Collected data
--------------------------------

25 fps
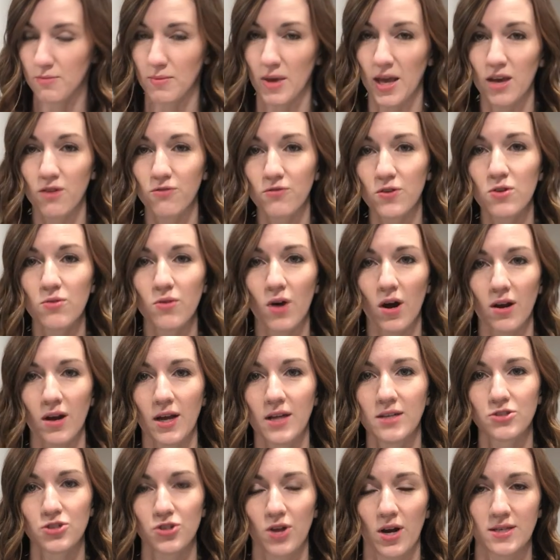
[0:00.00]
If you are
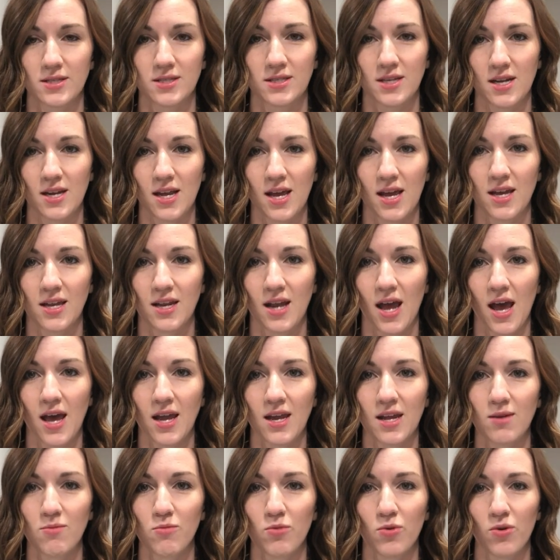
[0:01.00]
interested in
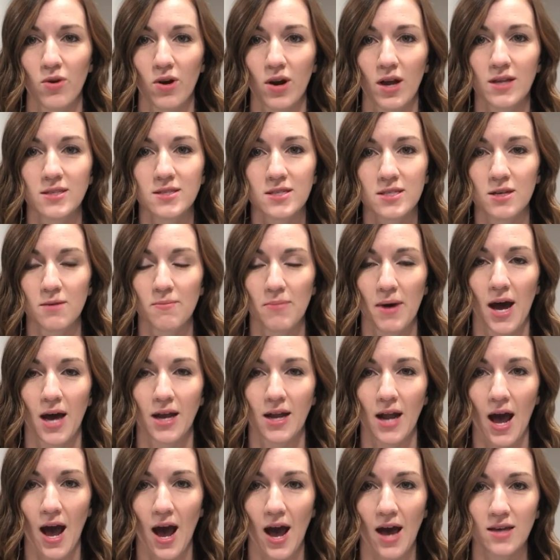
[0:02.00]
any more Instant Pot
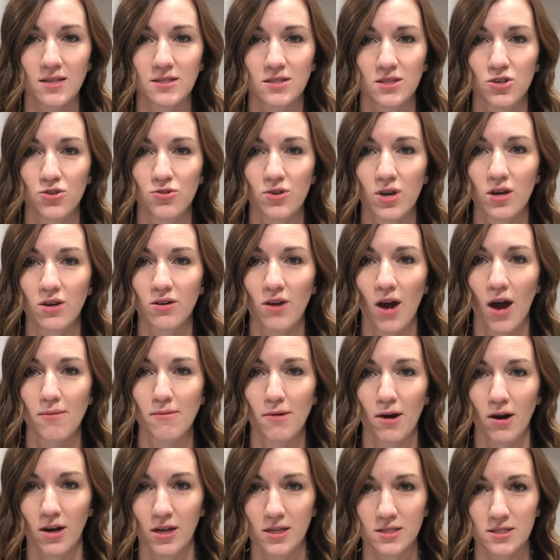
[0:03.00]
hacks, you can grab
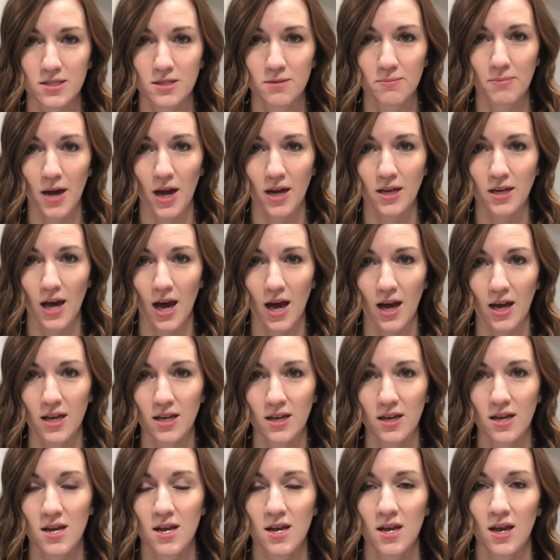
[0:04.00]
our Instant Pot guide
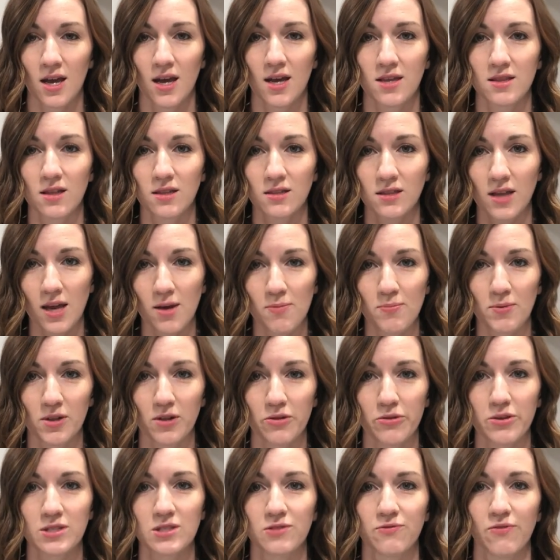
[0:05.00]
in the link below
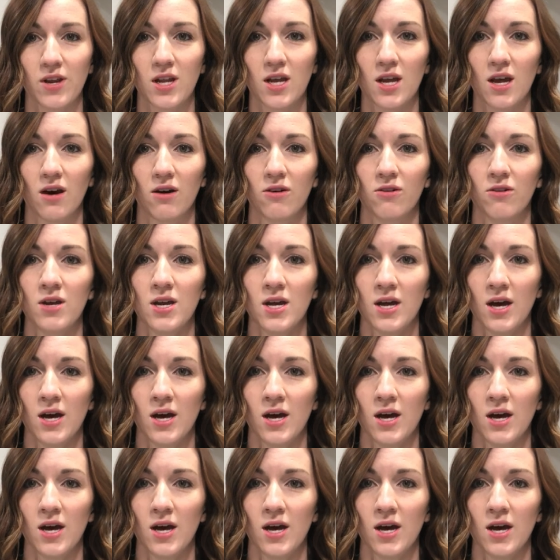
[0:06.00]
this video.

--------------------------------

▸ **WHAT IS EXPECTED**
Full copy, no pictures: write out each line of the data exactly as it stands.

▸ **RESPONSE AREA**
25 fps
[0:00.00]
If you are
[0:01.00]
interested in
[0:02.00]
any more Instant Pot
[0:03.00]
hacks, you can grab
[0:04.00]
our Instant Pot guide
[0:05.00]
in the link below
[0:06.00]
this video.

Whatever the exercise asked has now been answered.